The coal deposits have specific plant precursors and marked by the regional history followed by depositional and environmental conditions causing enrichment or depletion of different elements, phases or minerals giving rise to a unique fundamental code that characterizes the coal, whereas the mineral composition and association between mineral matter and organic matter mark the genetic code. The composition can be interpreted to infer type, properties, quality, and genesis of coal [1]. Each type of coal has a certain set of physical parameters which are mostly controlled by moisture, volatile content in terms of aliphatic or aromatic hydrocarbons and carbon and ash content evaluated as part of proximate analysis. Of these four components determined by proximate analysis, only the volatile matter and the fixed carbon actually burn and liberate thermal energy. The parameters for the present study proximate analysis are moisture, volatile matter, ash, and fixed carbon. Coal is characterized into four main types or ranks: lignite or brown coal, bituminous coal or black coal, anthracite and graphite. The coal is an organic rock mostly enriched with carbon (C), with minor concentration of hydrogen (H), oxygen (O), sulphur (S) and nitrogen (N), along with few inorganic constituents (minerals) and water. The ultimate analysis is the chemical approach to characterize the coals depending upon the amount of the presence of principal chemical elements as carbon and hydrogen to which on weight basis, carbon predominance the hydrogen constituting approximate 60% of 95% of the total. For the most coals of 90% or less carbon content the hydrogen content is generally in the range of 5% and it drops to nearly 2% for coals having 95% carbon. The nitrogen content of almost all coals is in the range of 1-2%. The oxygen content is inversely related to carbon for instance, the coals of 65% carbon, may contain 30% oxygen, while coals of 95% carbon may contain only 2 -3% oxygen. This appears significant as more oxygen a coal contains the easier it to burn to ignite. Sulphur content of coal is seen to be less variable. The present study aims to characterize the coal through proximate and ultimate analysis.
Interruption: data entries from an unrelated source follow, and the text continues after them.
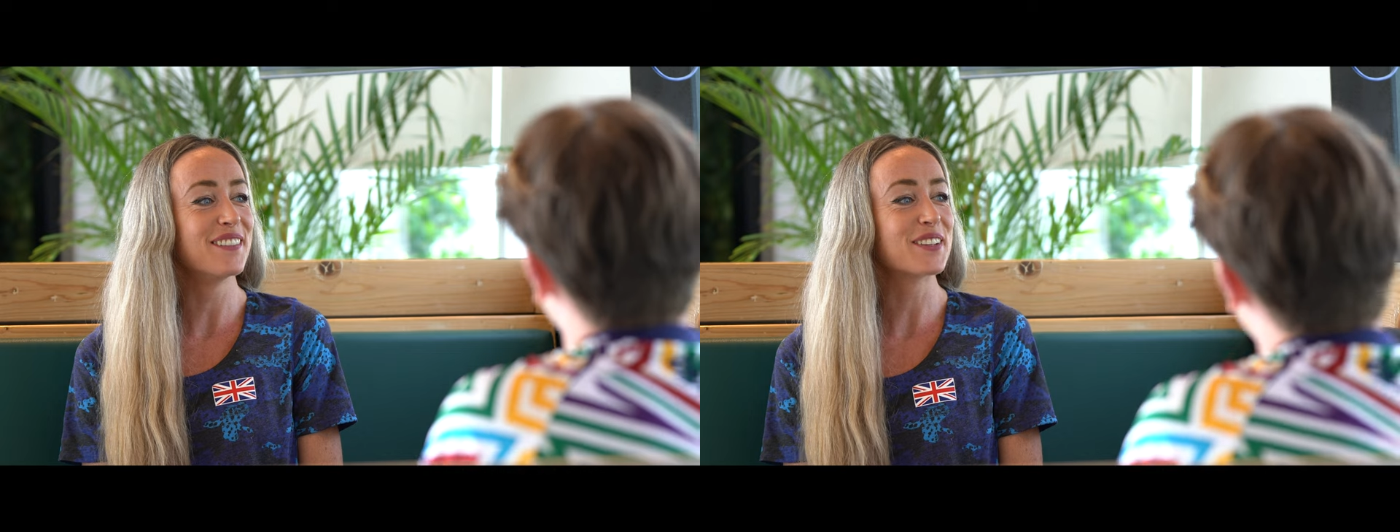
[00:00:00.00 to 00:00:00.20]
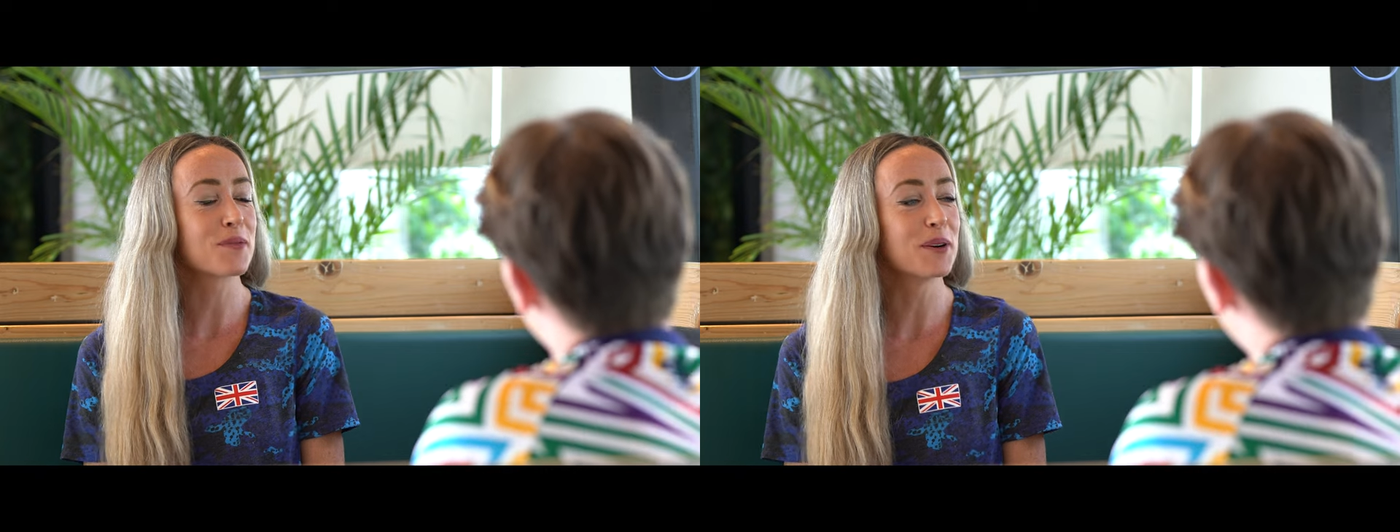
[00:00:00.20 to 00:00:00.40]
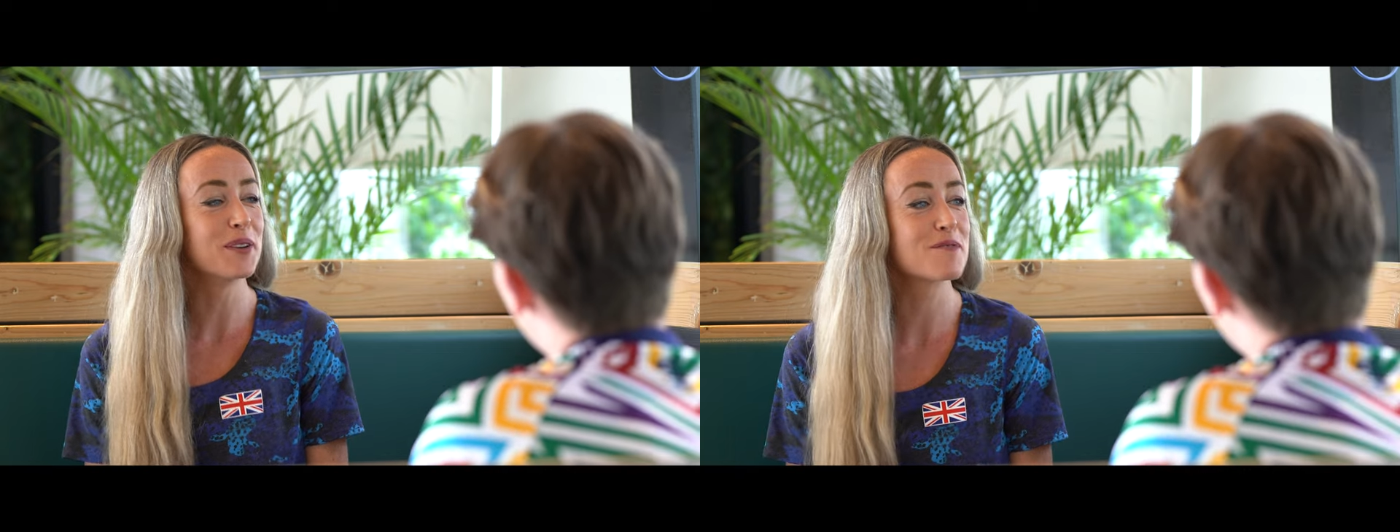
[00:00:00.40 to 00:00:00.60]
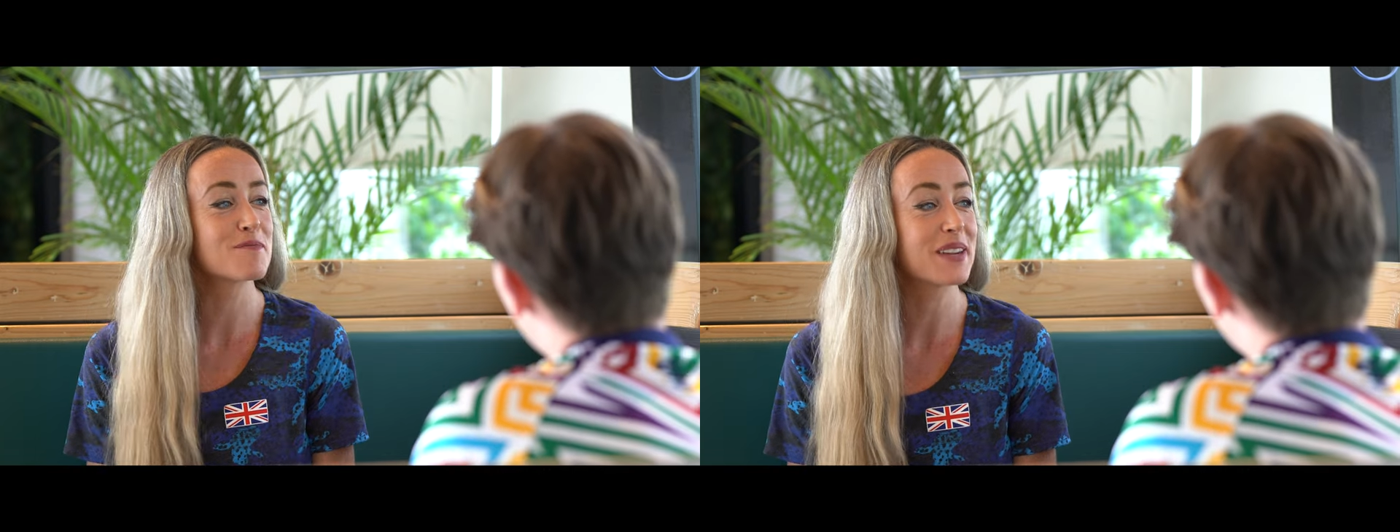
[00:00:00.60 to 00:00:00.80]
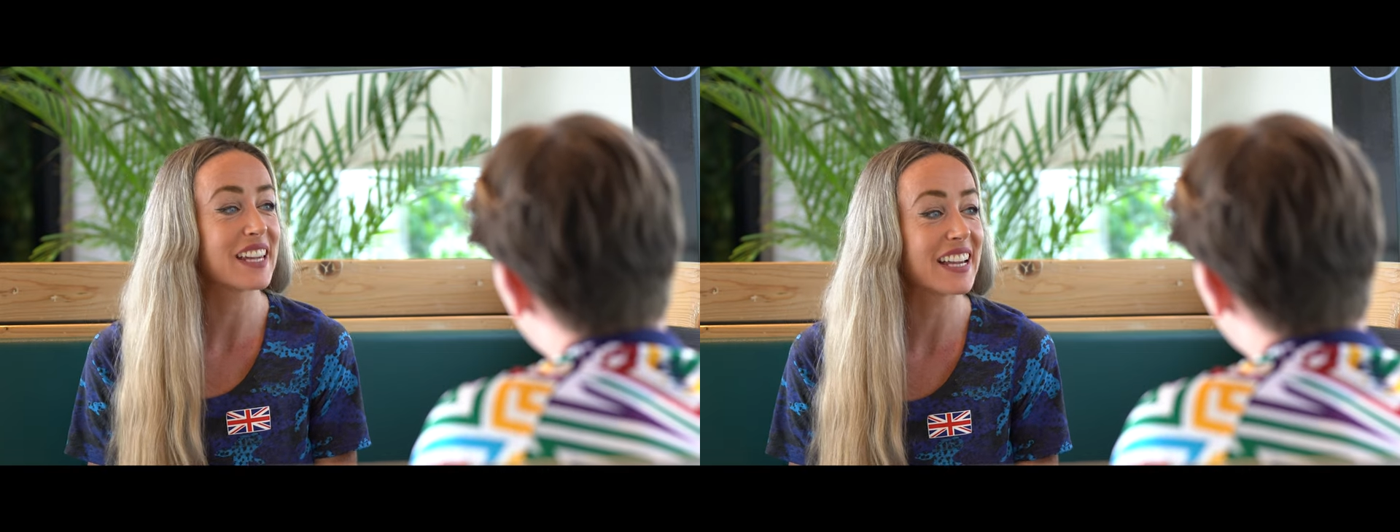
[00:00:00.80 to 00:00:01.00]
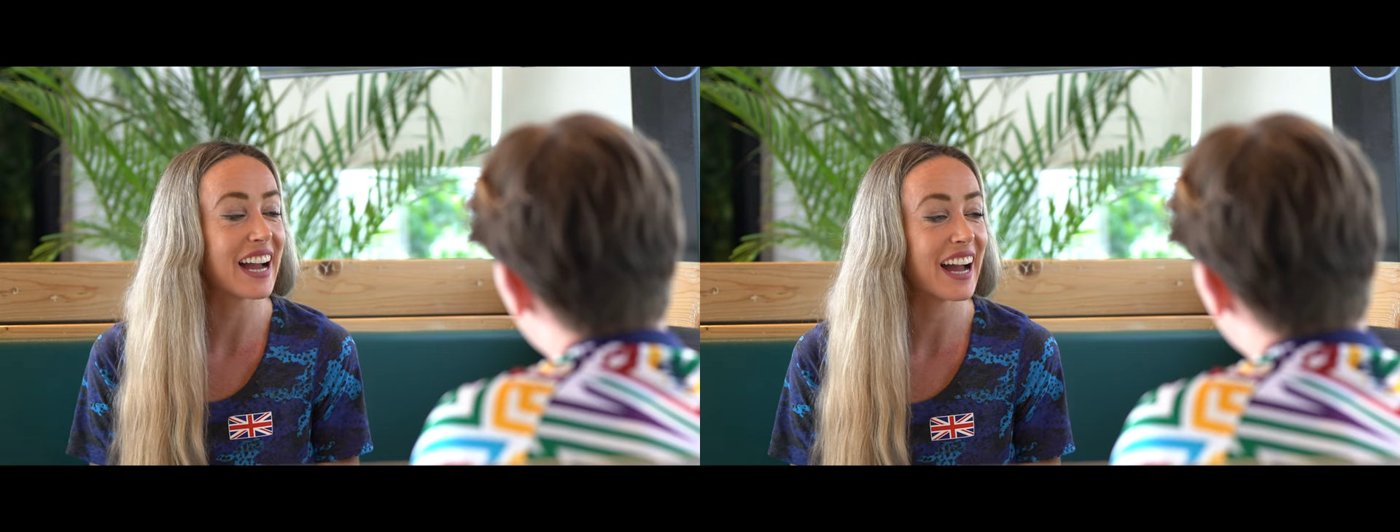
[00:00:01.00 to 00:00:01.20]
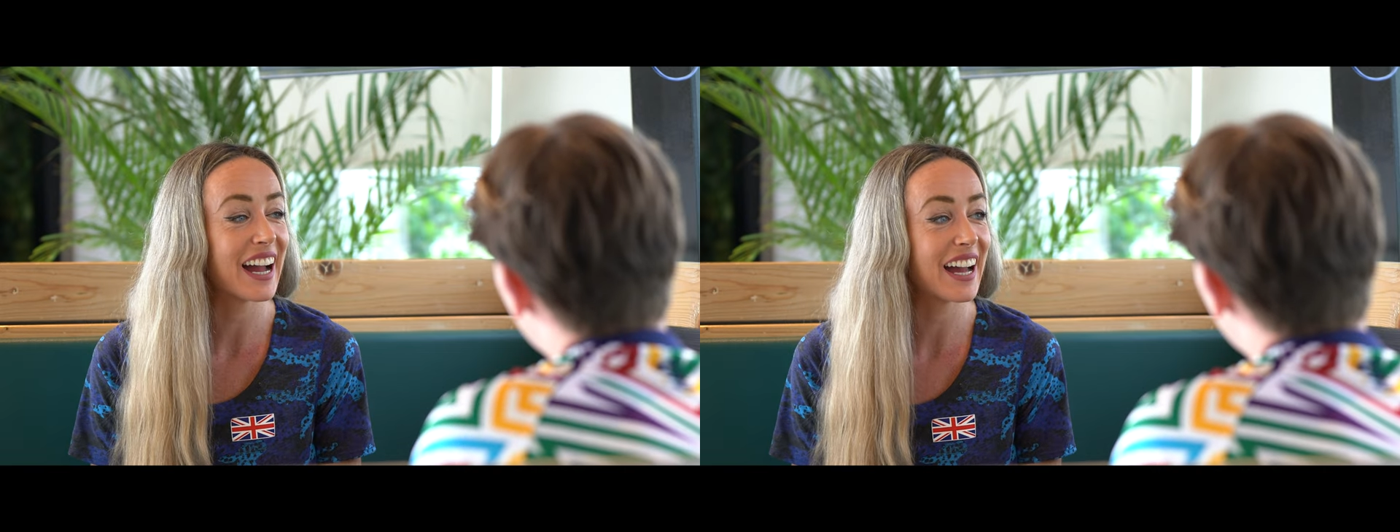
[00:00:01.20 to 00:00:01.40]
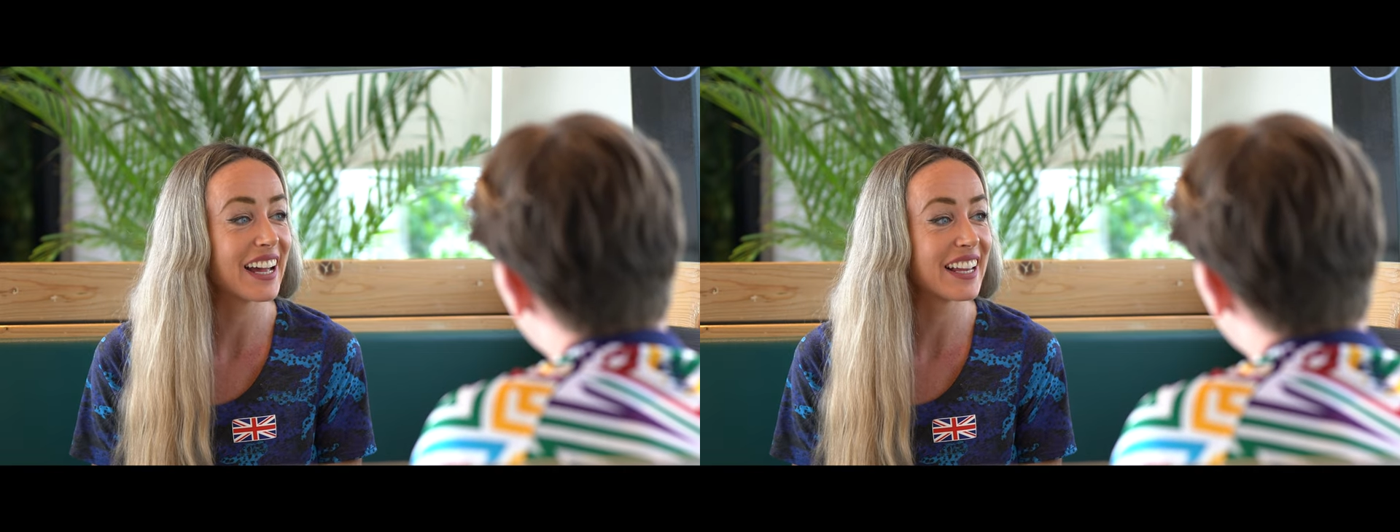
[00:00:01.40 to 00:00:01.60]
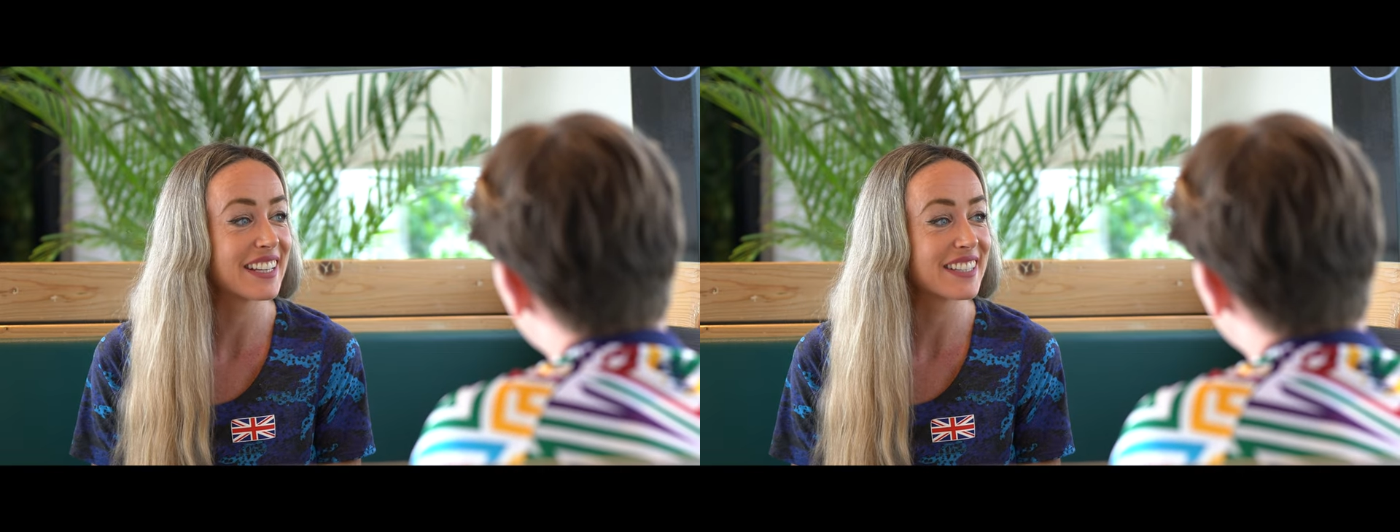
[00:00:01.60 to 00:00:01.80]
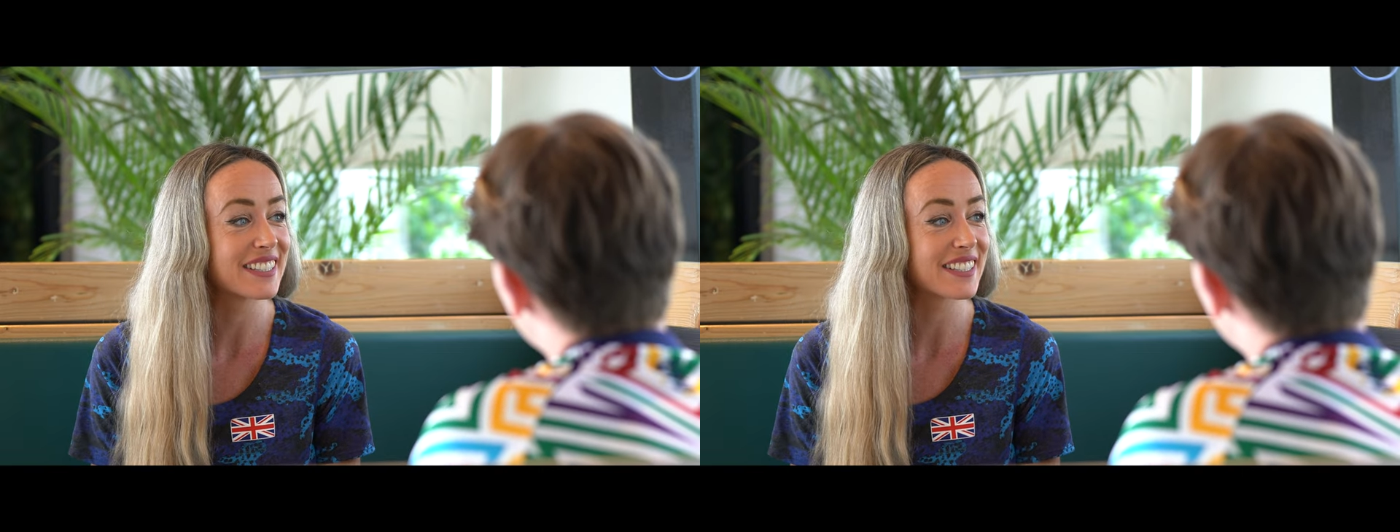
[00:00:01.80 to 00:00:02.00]
There's one of me
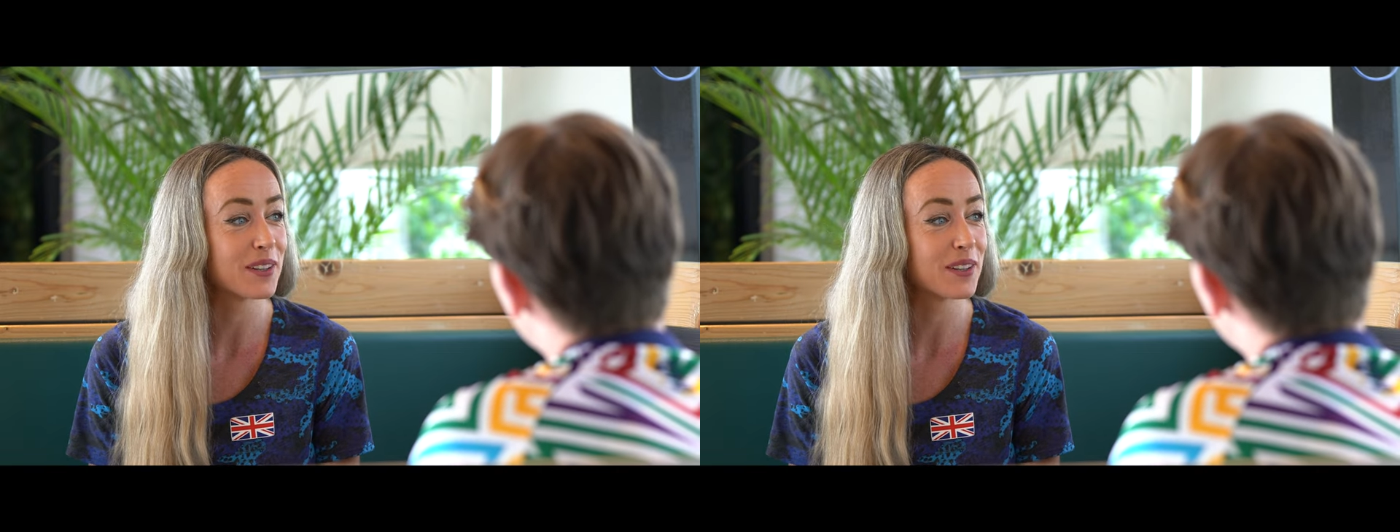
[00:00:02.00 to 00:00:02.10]
and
2. Geological Setting of the Study Area

Geology of Gujarat mainly consists of Mesozoic and Cenozoic rocks [2], largely covered by alluvium, cultivated fields and prominently exposed by the Deccan Traps which are underlain by thick Mesozoic sediments. Stratigraphic sequence begins with Cretaceous to be followed upward by the Deccan volcanics, Tertiary and the Quaternary sediments. Structurally, the Cambay Basin a NNW-SSE trending intra-cratonic graben and a major Tertiary hydrocarbon belt of the country [3]. The basin flanked on the north-east by the Aravalli swell-Aravalli-Delhi Supergroups of rocks of Precambrian age, on the east by the Deccan craton, and on the south-east and west by the Saurashtra craton (Fig.1). An approximately complete Tertiary sequence is present below the thick alluvium of Quaternary age, overlying hte Deccan Trap of Late Cretaceous age that forms the Basement complex of the Cambay Basin and is overlain by the Olpad Formation of Palaeocene age. The Cambay Black Shale formation of Palaeocene-Early Eocene overlies the Olpad Formation. A coal-sand unit, the Kadi Formation of Early Eocene age is recognized within the Cambay Formation where, the Kalol Formation of Middle Eocene age conformably overlies the Cambay Black Shale. This formation is overlain conformably by the Tarapur Formation of Middle Eocene-Oligocene. The Early Miocene sequence of Kathna Formation overlies the Tarapur Formation with locally developed basal sandstone in various parts of the basin. The Babaguru and Kand Formations of Early-Middle Miocene overlie the Kathna Formation, which is in turn overlain by the Jhagadia Formation of Middle-Late Miocene. The Broach of Pliocene and Jambusar of Pleistocene Formations overlies the Miocene sequence. The Tertiaries in the area consists of sandstone, conglomerate clays, limestone, lignite, etc. ranging in age from Lower Eocene to Lower Miocene.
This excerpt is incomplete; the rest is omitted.